Usually, UGRA professors are the first source of knowledge and direction for UGRA students. But eventually students may be tasked with discovering information that their professors don’t yet know, like learning the subatomic specifics of how dataset variables are measured. At this point, “the source” shifts.
Last year, one UGRA student regularly called a 1-800 helpdesk number to ask the lone dataset helpdesk employee about a national dataset’s methods and measures. After each phone call she’d report back to her UGRA professor with new knowledge that expanded their understanding of how to proceed with answering their research question.
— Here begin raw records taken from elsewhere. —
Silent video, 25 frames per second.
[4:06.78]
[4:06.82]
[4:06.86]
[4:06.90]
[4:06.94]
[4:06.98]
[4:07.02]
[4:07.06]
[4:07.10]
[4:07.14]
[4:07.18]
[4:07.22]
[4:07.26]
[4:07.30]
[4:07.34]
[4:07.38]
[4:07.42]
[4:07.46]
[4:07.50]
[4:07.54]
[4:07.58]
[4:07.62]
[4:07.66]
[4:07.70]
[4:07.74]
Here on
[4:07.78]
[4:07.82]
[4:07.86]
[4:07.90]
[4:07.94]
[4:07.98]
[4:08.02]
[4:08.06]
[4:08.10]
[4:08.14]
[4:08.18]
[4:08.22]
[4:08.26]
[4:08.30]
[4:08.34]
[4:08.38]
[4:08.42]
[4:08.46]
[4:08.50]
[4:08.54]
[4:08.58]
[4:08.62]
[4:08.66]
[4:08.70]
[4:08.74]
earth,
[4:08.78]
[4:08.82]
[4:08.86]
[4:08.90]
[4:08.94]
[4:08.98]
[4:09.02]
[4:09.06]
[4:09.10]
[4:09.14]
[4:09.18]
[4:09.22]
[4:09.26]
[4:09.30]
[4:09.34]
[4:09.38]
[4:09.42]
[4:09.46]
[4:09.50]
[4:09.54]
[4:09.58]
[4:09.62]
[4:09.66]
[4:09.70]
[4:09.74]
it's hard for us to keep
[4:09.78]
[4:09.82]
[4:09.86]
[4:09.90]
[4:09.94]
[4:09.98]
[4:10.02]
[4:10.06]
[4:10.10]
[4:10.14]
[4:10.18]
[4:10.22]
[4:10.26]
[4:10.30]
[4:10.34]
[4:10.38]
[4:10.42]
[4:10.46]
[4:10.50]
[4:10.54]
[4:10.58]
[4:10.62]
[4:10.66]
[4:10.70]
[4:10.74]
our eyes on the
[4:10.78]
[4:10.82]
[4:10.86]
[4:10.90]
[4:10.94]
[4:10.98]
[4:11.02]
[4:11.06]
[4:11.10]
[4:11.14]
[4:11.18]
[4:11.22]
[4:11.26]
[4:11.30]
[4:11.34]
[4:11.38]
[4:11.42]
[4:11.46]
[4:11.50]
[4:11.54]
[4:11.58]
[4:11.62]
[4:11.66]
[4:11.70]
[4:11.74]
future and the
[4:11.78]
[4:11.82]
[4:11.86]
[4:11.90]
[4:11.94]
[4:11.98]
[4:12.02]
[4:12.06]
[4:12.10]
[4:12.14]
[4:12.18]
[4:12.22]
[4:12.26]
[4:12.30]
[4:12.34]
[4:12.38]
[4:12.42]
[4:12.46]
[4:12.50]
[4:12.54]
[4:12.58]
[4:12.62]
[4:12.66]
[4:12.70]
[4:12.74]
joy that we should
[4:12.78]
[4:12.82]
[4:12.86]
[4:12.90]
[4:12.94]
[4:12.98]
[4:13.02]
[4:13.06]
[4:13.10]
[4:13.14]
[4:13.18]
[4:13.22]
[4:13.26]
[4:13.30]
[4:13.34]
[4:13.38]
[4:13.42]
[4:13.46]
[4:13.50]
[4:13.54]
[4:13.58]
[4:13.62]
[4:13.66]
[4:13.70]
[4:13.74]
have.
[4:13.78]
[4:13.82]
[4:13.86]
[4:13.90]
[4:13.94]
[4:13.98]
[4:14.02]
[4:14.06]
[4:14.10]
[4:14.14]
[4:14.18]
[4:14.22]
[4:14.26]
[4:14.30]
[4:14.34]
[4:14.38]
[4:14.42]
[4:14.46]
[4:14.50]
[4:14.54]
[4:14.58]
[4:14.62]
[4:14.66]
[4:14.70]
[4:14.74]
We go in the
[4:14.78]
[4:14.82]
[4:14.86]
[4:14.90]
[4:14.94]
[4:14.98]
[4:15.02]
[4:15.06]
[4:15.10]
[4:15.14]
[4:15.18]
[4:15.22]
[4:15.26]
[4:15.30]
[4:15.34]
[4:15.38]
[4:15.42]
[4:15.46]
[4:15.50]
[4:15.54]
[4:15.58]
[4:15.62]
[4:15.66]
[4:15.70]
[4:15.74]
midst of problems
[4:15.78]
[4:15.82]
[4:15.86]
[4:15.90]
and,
For a time, that 1-800 number’s employee became “the source” and I was thrilled that this student chose to connect with a person instead of resorting to ChatGPT that would have likely fed the student incomplete or incorrect information.
I have no problem with students using ChatGPT and other AI platforms to get started. Can’t figure out the correct syntax for one line of Stata code? ChatGPT might steer you in the right direction. Not sure what a research term means? Sure ChatGPT can help. Need to create a dataset with a comprehensive set of dates related to corporate mandates? AI can help you begin, but ultimately, it’s up to you to go to the sources that feed AI platforms to verify that the information is correct. When AI becomes a co-dependent crutch, that’s when things get tricky.
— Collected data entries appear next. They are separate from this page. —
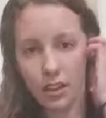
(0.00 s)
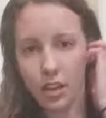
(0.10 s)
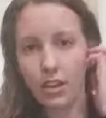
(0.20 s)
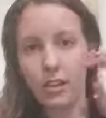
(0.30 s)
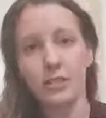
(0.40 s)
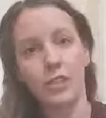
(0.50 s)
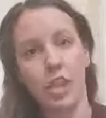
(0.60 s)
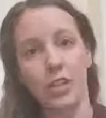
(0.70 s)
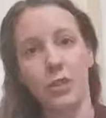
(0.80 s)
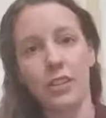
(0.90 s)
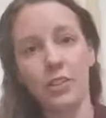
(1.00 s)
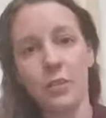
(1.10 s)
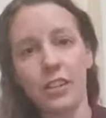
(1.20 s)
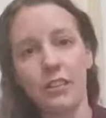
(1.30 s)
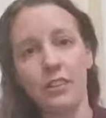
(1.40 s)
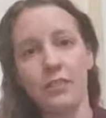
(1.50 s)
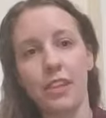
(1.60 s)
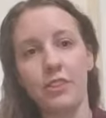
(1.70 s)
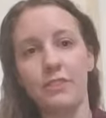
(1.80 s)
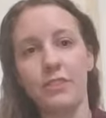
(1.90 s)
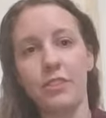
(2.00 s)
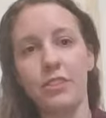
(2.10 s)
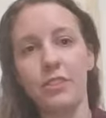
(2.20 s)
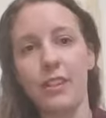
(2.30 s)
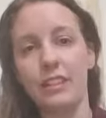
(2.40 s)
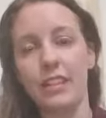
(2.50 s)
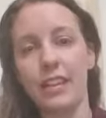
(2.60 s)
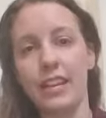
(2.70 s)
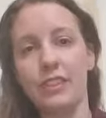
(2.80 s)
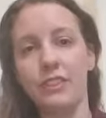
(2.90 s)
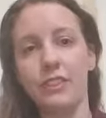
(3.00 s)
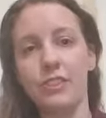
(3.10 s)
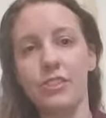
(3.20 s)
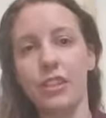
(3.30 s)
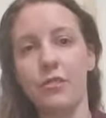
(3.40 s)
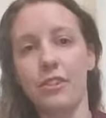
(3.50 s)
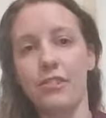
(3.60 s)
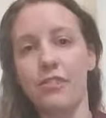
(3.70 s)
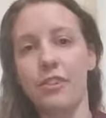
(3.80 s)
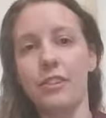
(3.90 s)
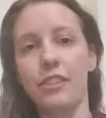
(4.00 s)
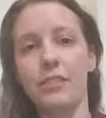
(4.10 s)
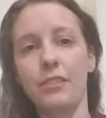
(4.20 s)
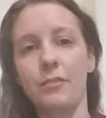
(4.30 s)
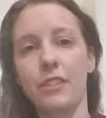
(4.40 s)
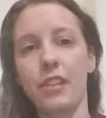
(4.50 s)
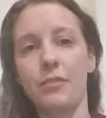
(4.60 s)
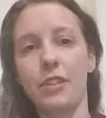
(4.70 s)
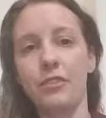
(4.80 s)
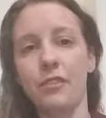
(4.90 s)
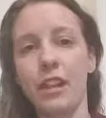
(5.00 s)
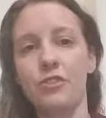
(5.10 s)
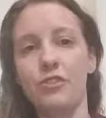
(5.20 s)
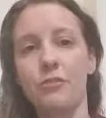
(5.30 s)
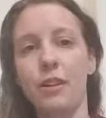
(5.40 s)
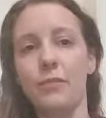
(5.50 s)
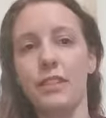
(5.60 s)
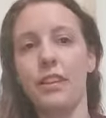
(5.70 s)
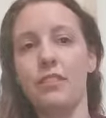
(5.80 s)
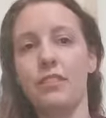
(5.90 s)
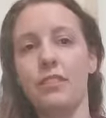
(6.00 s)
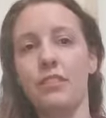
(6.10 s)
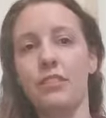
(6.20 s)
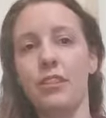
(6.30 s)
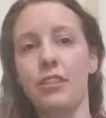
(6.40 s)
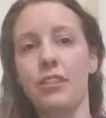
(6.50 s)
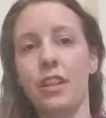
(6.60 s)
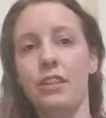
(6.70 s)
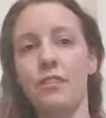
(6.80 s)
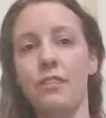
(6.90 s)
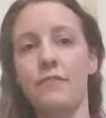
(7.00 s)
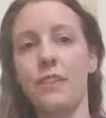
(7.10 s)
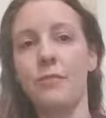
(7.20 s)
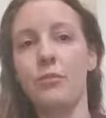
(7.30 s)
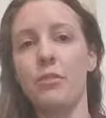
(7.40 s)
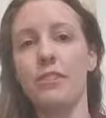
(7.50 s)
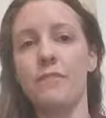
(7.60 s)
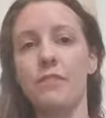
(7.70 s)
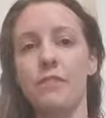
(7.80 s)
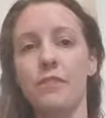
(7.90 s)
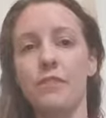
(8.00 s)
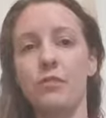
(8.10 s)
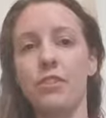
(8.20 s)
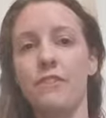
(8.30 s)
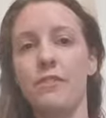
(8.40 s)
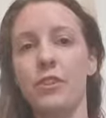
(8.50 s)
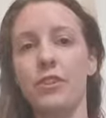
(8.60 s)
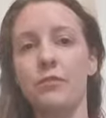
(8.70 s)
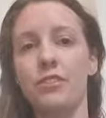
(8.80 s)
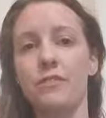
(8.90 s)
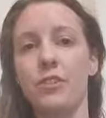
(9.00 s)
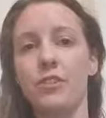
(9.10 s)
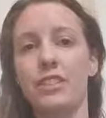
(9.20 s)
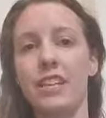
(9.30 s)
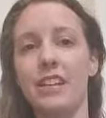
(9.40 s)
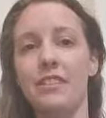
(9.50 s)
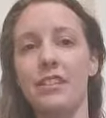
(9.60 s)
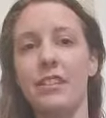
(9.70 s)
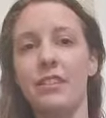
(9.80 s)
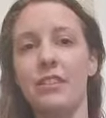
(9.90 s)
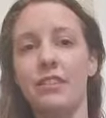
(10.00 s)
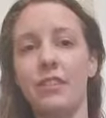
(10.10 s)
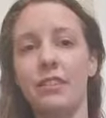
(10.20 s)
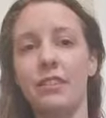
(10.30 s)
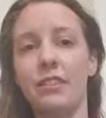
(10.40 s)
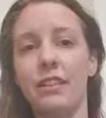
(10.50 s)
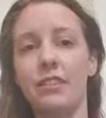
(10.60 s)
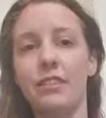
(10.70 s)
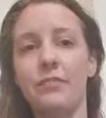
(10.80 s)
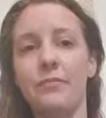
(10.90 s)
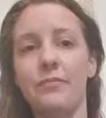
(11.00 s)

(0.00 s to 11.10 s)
On January 20th, we had our first U.S. case. On January 30th, this became an international public health concern. And on February 21st was the first death in the United States.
I don’t use AI because I don’t fear the “I don’t know” tension that holds great potential for growth. Although uncomfortable at times, this tension becomes easier to manage with practice. “Get comfortable with being uncomfortable” is a phrase I say to normalize the overwhelm that some students feel when presented with complex tasks where the only way through is to show up and do the hard work. It can take months or even years to piece together syntax or build a complete dataset that AI can help with in the beginning, but eventually many research tasks require human intellect to ensure that the data are correct.
Here are my two requests of new UGRAs.
First, you must take a giant step away from AI when doing UGRA work, and weekly research logs will hold you accountable to this.
Second, when stepping into our research space, accept that tension is part of the deal; learn how to press into it, learn how to work with it, play with it even, and then grow.
With enough time and research practice, your intuition will sharpen and managing research tasks will get easier once you find your rhythm and flow. If you're really lucky this sharpened intuition that was forged because your research experience will spill over into other areas of your life and serve you well. Don’t cheat yourself out of this growing opportunity by thinking that AI is going to do all of your research work for you. It can’t and it won’t. Begin to accept that you’re going to have to do some heavy lifting and hard work.
Anyway, back to Switzerland.
If it wasn’t for that physical therapist asking me an honest question at a moment when I needed to wrestle with my own purpose, then I wouldn’t have had the opportunity to sit with my discomfort, tap into my intuition, and remember that it was not my job to fix or save the patients. My job was to simply observe and ask the right questions to the correct people at the right time. Doing this required knowledge, tact, being physically present, noticing norms, blending in, speaking up, and learning to read between the lines.
My “go to the source” lesson and simplifying moment happened not because I avoided the tension but because I sat with it.